Aliya Riaz stars but South Africa clinch ODI series

Home side won the second ODI by 13 runs

Aliya Riaz stars but South Africa clinch ODI series PHOTO COURTESY: PCB

The second ODI between the Pakistan Women and South Africa Women team was yet another thriller as the home side registered consecutive victories and took an unassailable two-nil lead in the three-match series.

After winning the toss, Pakistan captain Javeria Khan decided to field first. South African Women recovered from their previous mistakes in a great way as their batting was sound with Lizelle Lee dominating the opening stand by scoring 47 off 50, with the help of eight fours, along with Laura Wolvaardt who managed 27 off 34 with four fours to set up the tone of the innings for South Africa.

Once again, Diana Baig exhibited her sharp athletic skills by getting Laura run out, which was a much-needed breakthrough for Pakistan. Menwhile, Sadia Iqbal sent the dangerous looking Lizelle back to the pavilion with support of Sidra Nawaz’s catch.

This called in the captain of South Africa, Sune Luus, to take charge, however, she managed 32 off 71 balls with three fours whereas Lara Goodall managed 26 off 44 with two fours.

Things did seem to shift Pakistan’s way as Mignon Du Preez was bowled by Diana on just nine runs. However, the world renowned all-rounder proved that experience is a trait that is unmatched as she held her nerve and scored a blooming knock of 68 runs off just 45 balls with 10 solid fours and a maximum. She remained not out and was supported by Nadine de Klerk, who added 19 off 21, after the dismissal of Trisha Chetty, who managed 12 off 20.

Pakistan gave the momentum back to the home side as over 50 runs were scored in just the last five overs of the innings.

Chasing a whopping total of 253, Pakistan women lost early wickets as the openers, Nahida Khan (8 off 12) and Muneeba Ali (0 off 3), were dismissed by the on fire Marizanne Kapp.

Omaima Sohail, an emerging talented batswoman for Pakistan, put up a fine display, with the help of eight fours, scoring 41 off 33.

Things had started to look good and in control when the captain, Javeria, stepped in and built some momentum with Omaima.
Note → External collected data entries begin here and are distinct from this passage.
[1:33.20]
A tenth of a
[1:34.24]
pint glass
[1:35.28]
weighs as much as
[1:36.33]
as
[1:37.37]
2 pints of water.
However, she got out on 12 off 26. After her dismissal the responsibility shifted to the experienced all-rounder, Nida Dar, and Sidra Nawaz who had a challenging task of rebuilding the innings as both were new batswomen on the crease.

Nida Dar continued her smooth form and started gearing up things for Pakistan however Sidra lost her wicket being declared lbw on the ball deviating towards the leg stump bowled by Marizanne Kapp.
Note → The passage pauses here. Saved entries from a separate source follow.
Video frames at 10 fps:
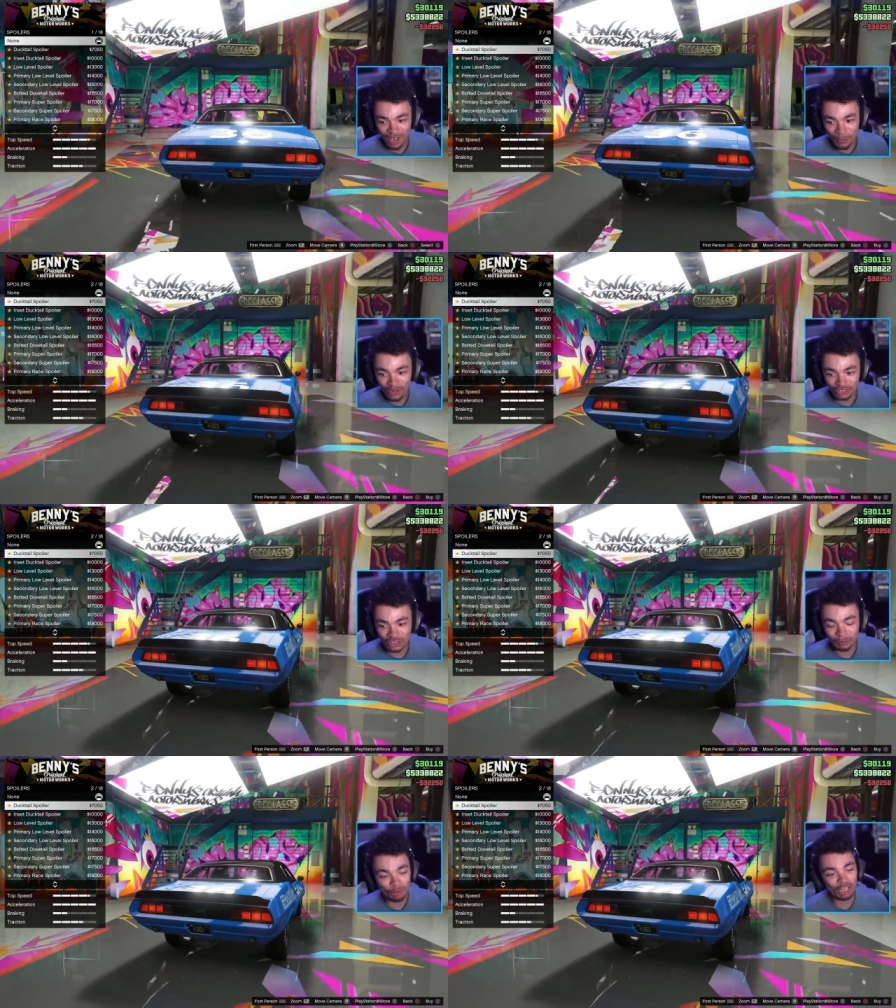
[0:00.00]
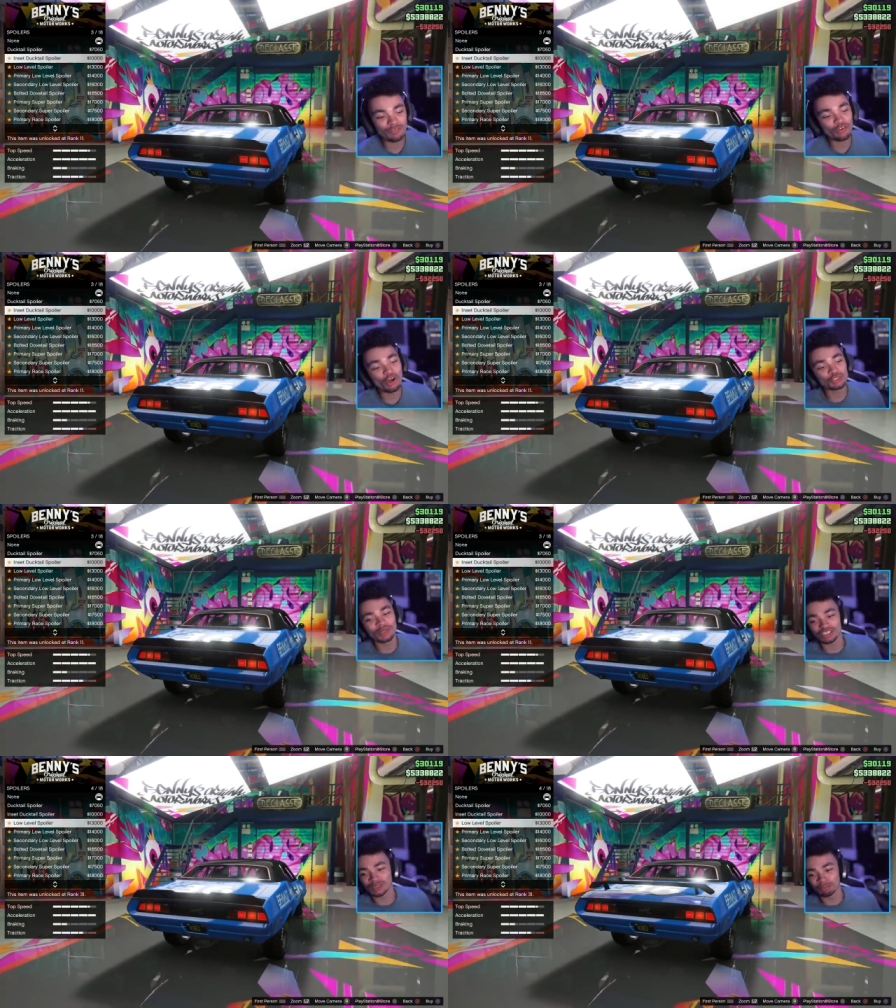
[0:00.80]
We got spoil. Of course, we
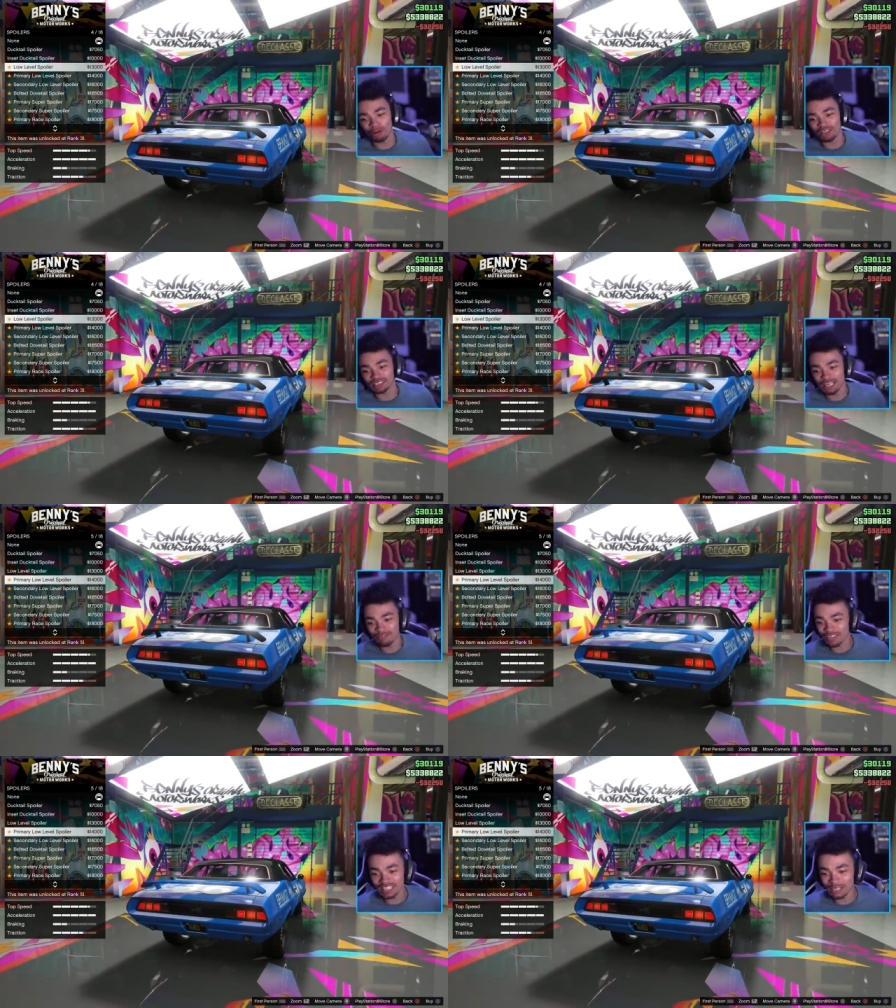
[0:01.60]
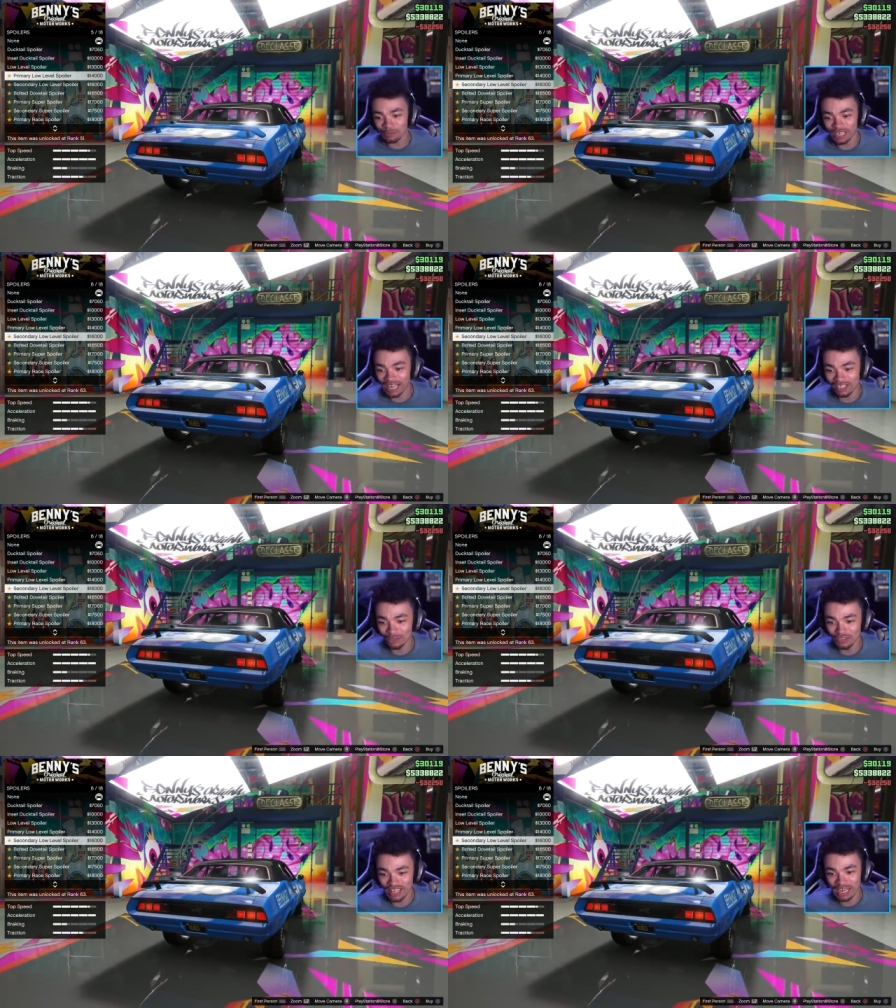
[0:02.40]
got spoilers. I feel like we're getting
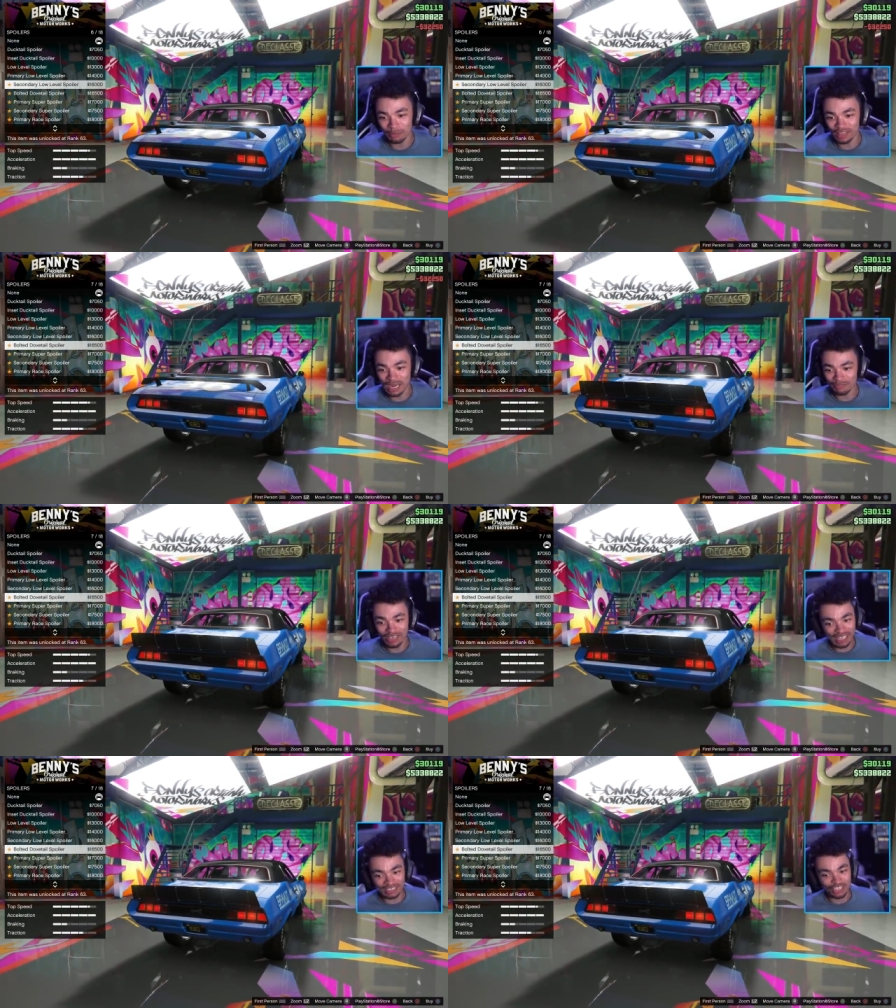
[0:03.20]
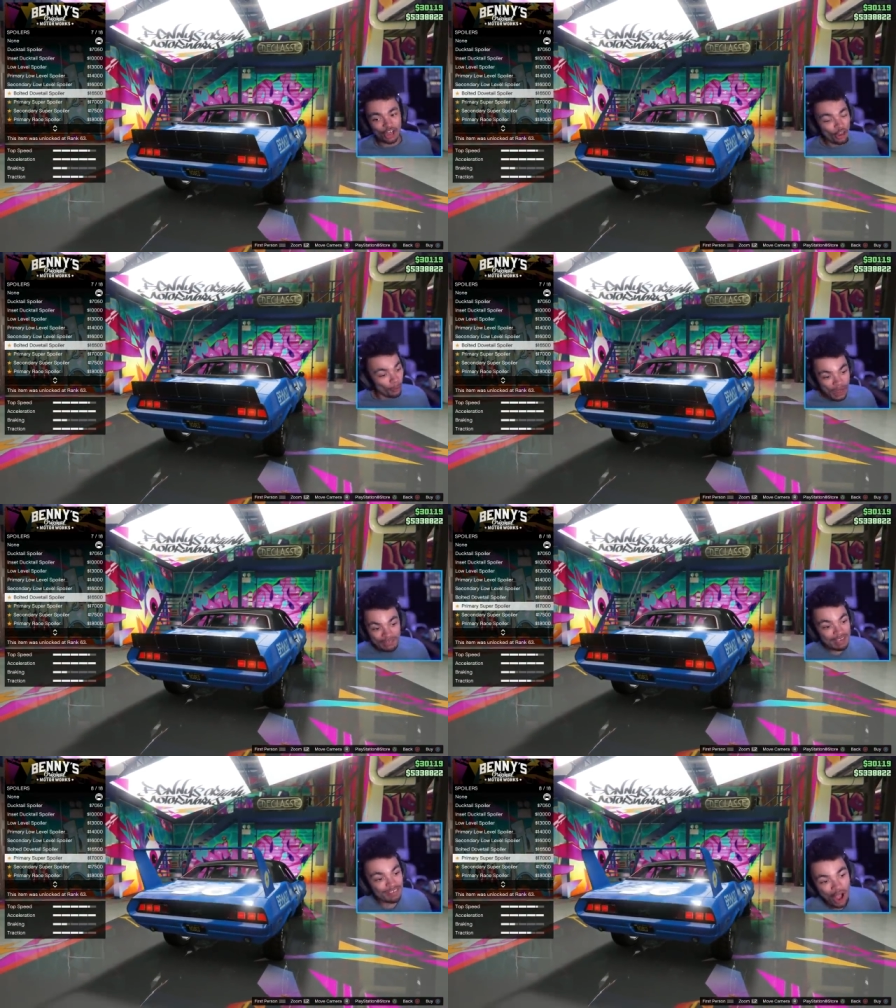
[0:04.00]
close to the end, but then I realize we
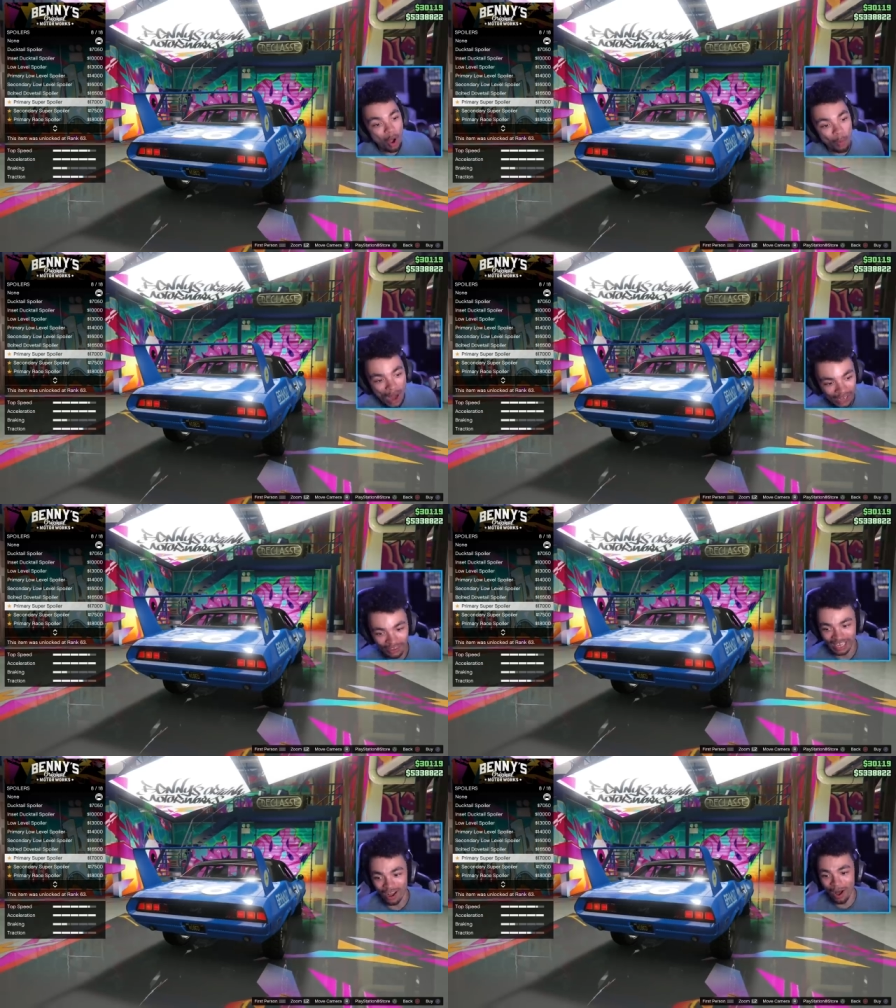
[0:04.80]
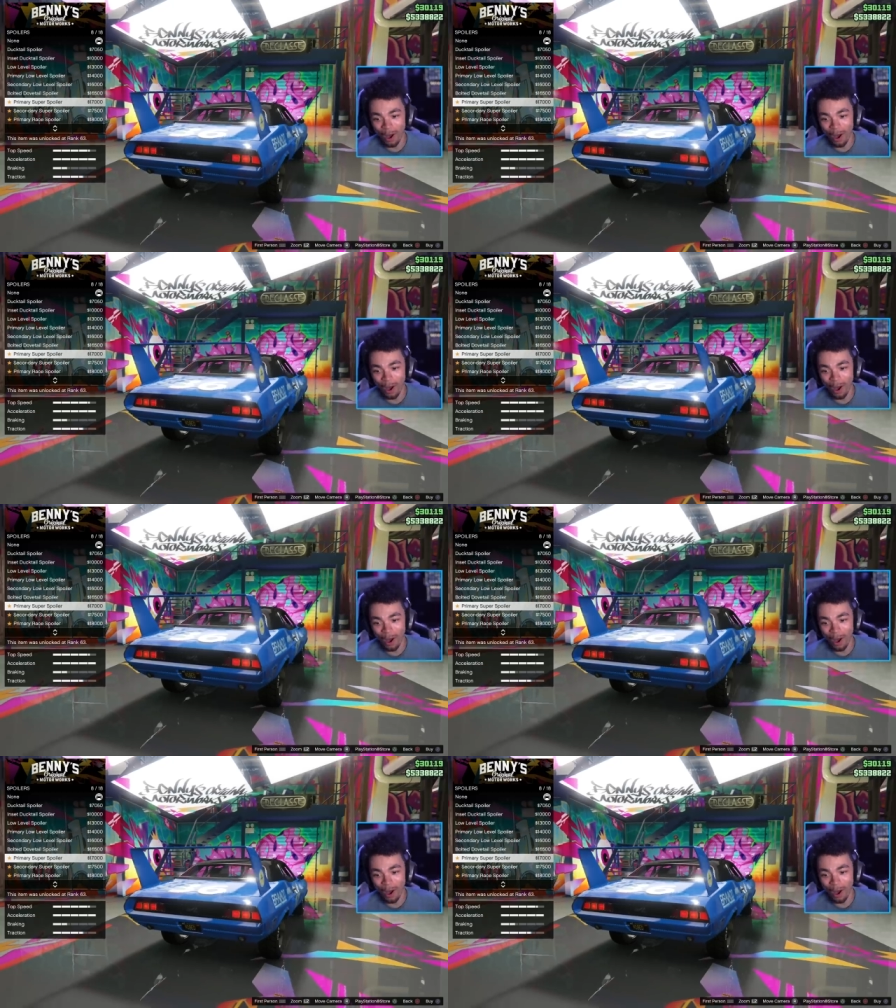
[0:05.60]
haven't even got a Wang on it.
This posed a tough task for the Pakistani batters as the chase got out of hands and required a solid partnership to get things going back on track.

Known for her immense potential as an all-rounder, Aliya Riaz kept her cool and started rotating the strike with Nida to gain the momentum back. Even though there were many occasions of obvious miscommunication during running between the wickets, which produced some risky chances. Aliya and Nida built up a much needed partnership to raise some hopes for their side.

Trying to go big on mid-wicket region and take off the pressure, Nida went for an elevated shot in hope of a maximum but was caught straight in the hands of Shabnim Ismail. Her departure wrecked any hopes there were left for Pakistan to get back into the chase. However, as the pressure increased, Aliya Riaz proved her mettle by playing some outstanding well-calculated shots and scored a fine knock of 81 off 95 balls with seven fours and a six.

As expected, after her wicket, things got rough for Pakistan even though the tailenders looked committed and pitched in some good runs. Fatima Sana scored 22 off 22 and Diana was caught by the new comer Mlaba, who took a superb flying catch backwards, that ended the innings.

In the end, Pakistan fell short by 13 runs which surely is a lesson to learn that if those extra runs conceded in the last overs of the first innings had been contained, things would surely have been different for Pakistan.

The bigger picture is surely how competitive women’s cricket has become and the way girls in green are fighting is a great indication of a fine team in the making. It is just the matter of learning to capitalise on key and crucial moments and make less mistakes in all departments of the game to become match-winners.